Data for the task START

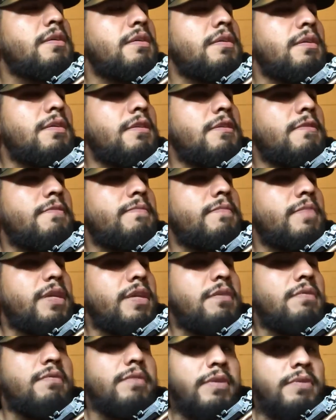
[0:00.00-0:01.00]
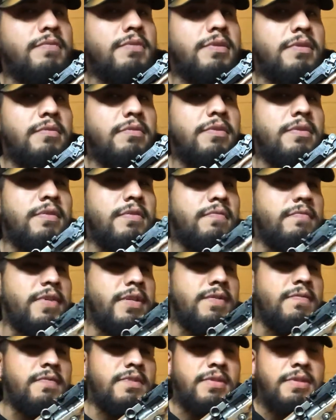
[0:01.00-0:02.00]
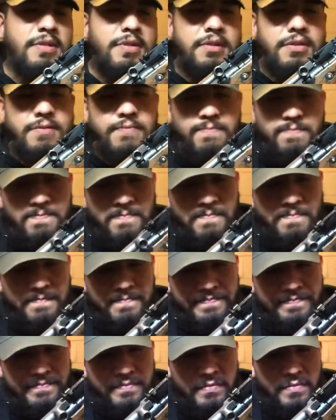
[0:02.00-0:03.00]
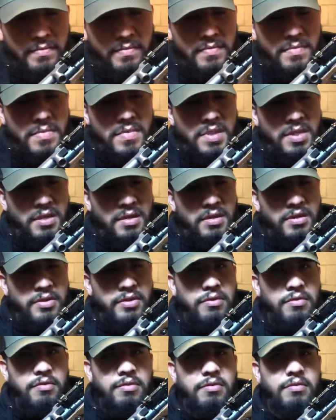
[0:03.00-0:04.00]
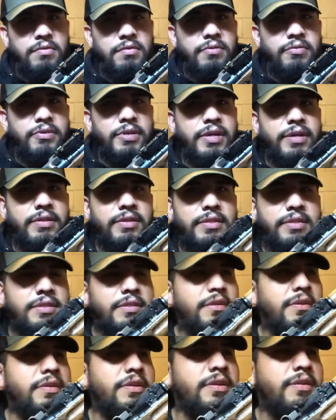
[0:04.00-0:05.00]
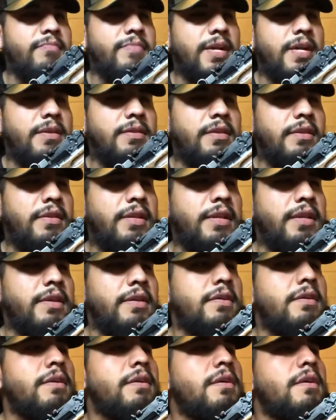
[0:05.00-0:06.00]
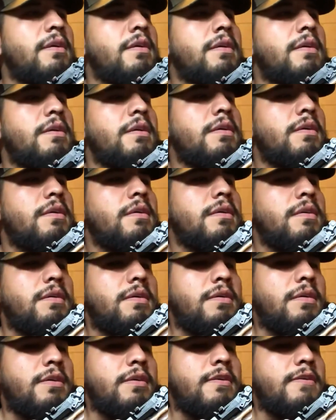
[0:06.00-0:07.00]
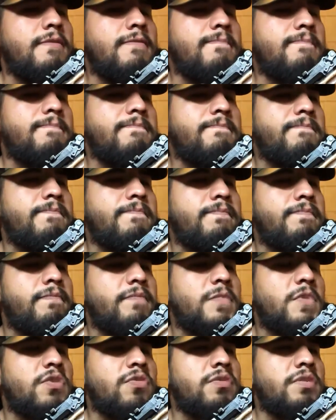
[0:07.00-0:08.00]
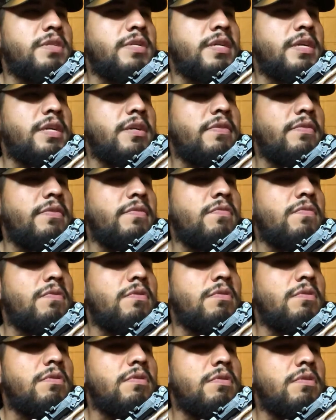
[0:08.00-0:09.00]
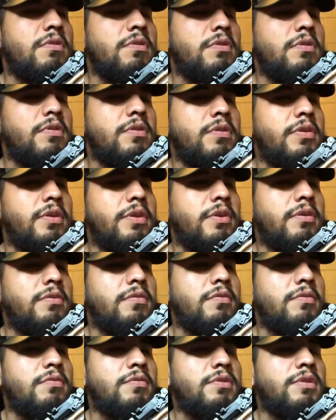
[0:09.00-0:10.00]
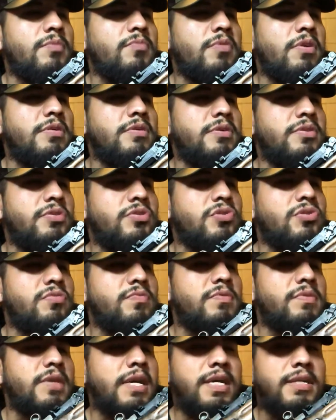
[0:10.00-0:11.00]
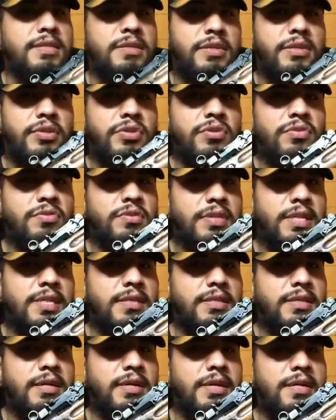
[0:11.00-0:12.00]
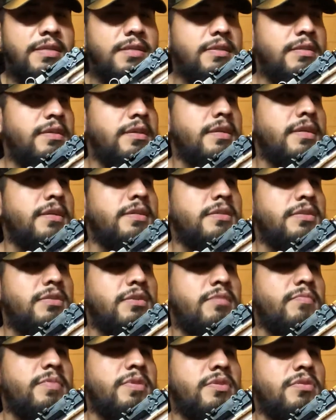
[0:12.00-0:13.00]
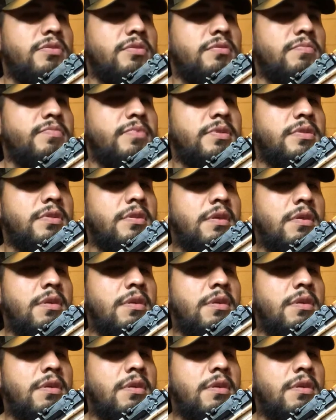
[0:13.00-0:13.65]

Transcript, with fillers: Um, he knew what he was doing when he was, um, you know, creating this gun here back in the day. Um, towards the end of the war, you know, some Russian troops actually used SKSs against German troops.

Data for the task END

### Aim of the exercise
Word for word, repeat only the lines from the line containing "[0:08.00-0:09.00]" through the end of the data, without any pictures.

### Task answer
[0:08.00-0:09.00]
[0:09.00-0:10.00]
[0:10.00-0:11.00]
[0:11.00-0:12.00]
[0:12.00-0:13.00]
[0:13.00-0:13.65]

Transcript, with fillers: Um, he knew what he was doing when he was, um, you know, creating this gun here back in the day. Um, towards the end of the war, you know, some Russian troops actually used SKSs against German troops.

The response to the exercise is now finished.